[Work to be completed]
Drop the images. Copy every line below character for character.

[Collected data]
────────────────
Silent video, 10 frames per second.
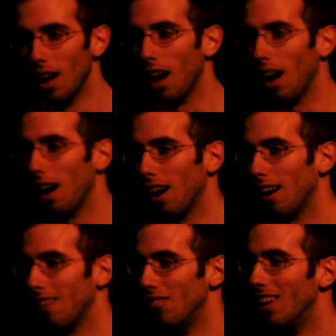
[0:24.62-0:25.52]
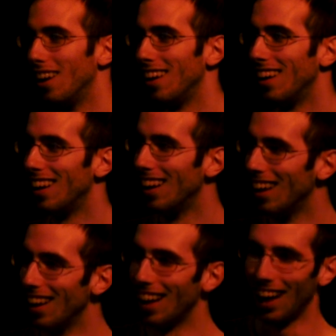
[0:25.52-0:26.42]

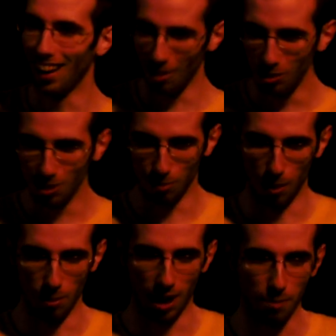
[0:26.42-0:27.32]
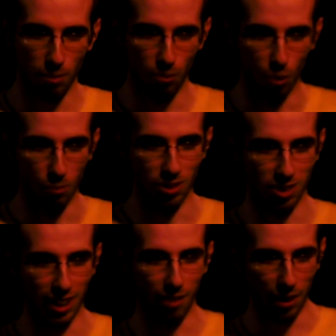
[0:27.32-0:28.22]
I always remember that performance,
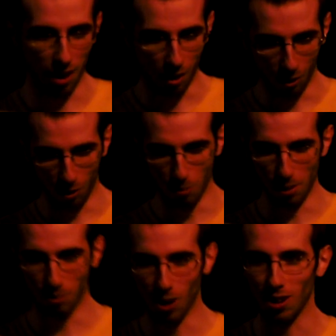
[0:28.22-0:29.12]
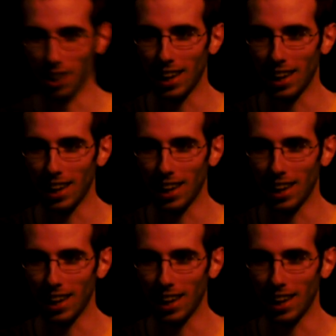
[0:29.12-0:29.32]
and it went horribly wrong.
────────────────
[Response below]
Silent video, 10 frames per second.
[0:24.62-0:25.52]
[0:25.52-0:26.42]

[0:26.42-0:27.32]
[0:27.32-0:28.22]
I always remember that performance,
[0:28.22-0:29.12]
[0:29.12-0:29.32]
and it went horribly wrong.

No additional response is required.